Exercise materials
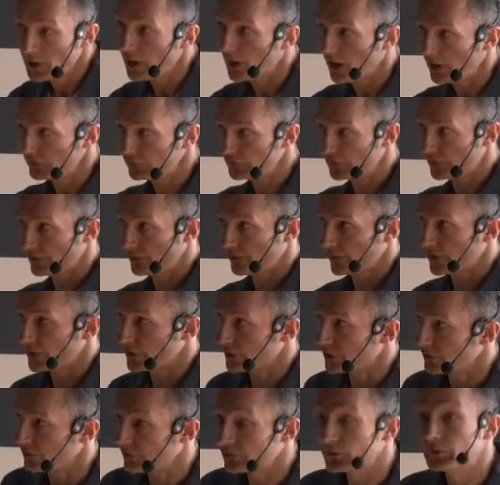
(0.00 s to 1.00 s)
Other
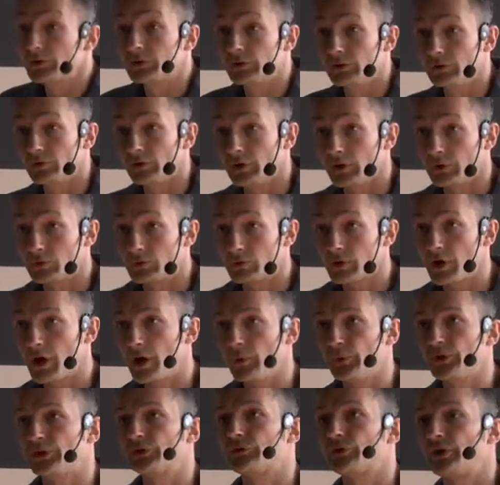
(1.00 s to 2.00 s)
thing is, you know,
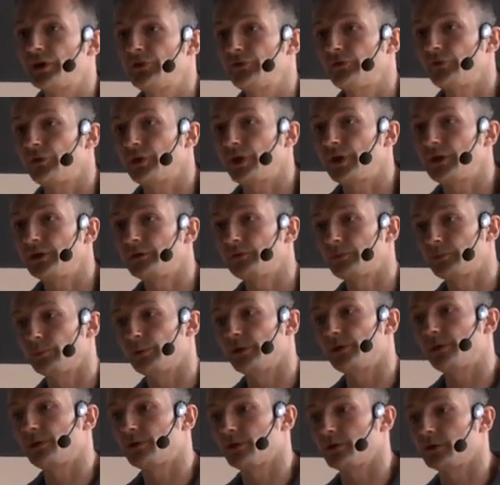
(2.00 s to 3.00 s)
how it resonates
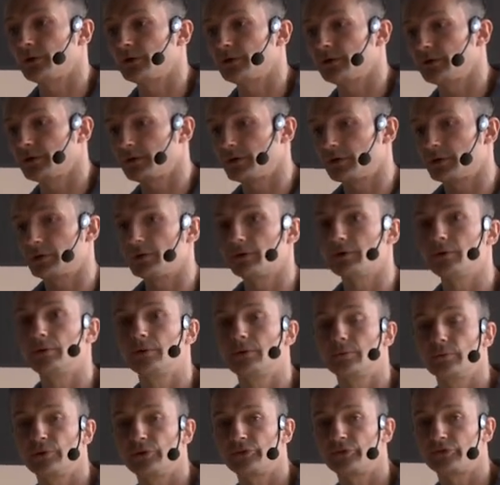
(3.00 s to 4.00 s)
with
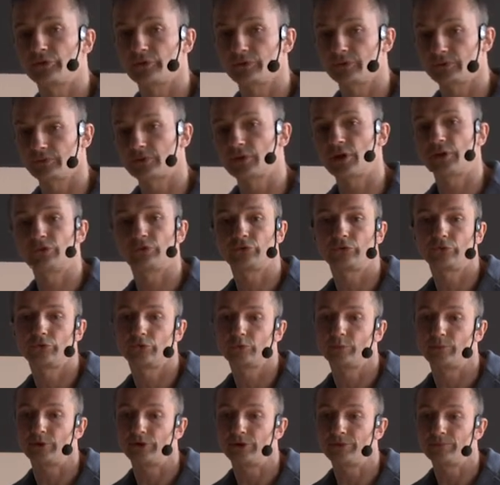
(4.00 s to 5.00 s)
the
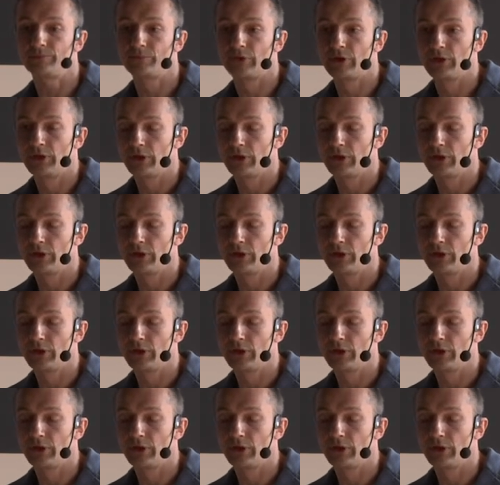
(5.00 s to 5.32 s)
consumer.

Exercise requirements
Only the records are wanted, copied exactly, with the pictures dropped.

Answer below
(0.00 s to 1.00 s)
Other
(1.00 s to 2.00 s)
thing is, you know,
(2.00 s to 3.00 s)
how it resonates
(3.00 s to 4.00 s)
with
(4.00 s to 5.00 s)
the
(5.00 s to 5.32 s)
consumer.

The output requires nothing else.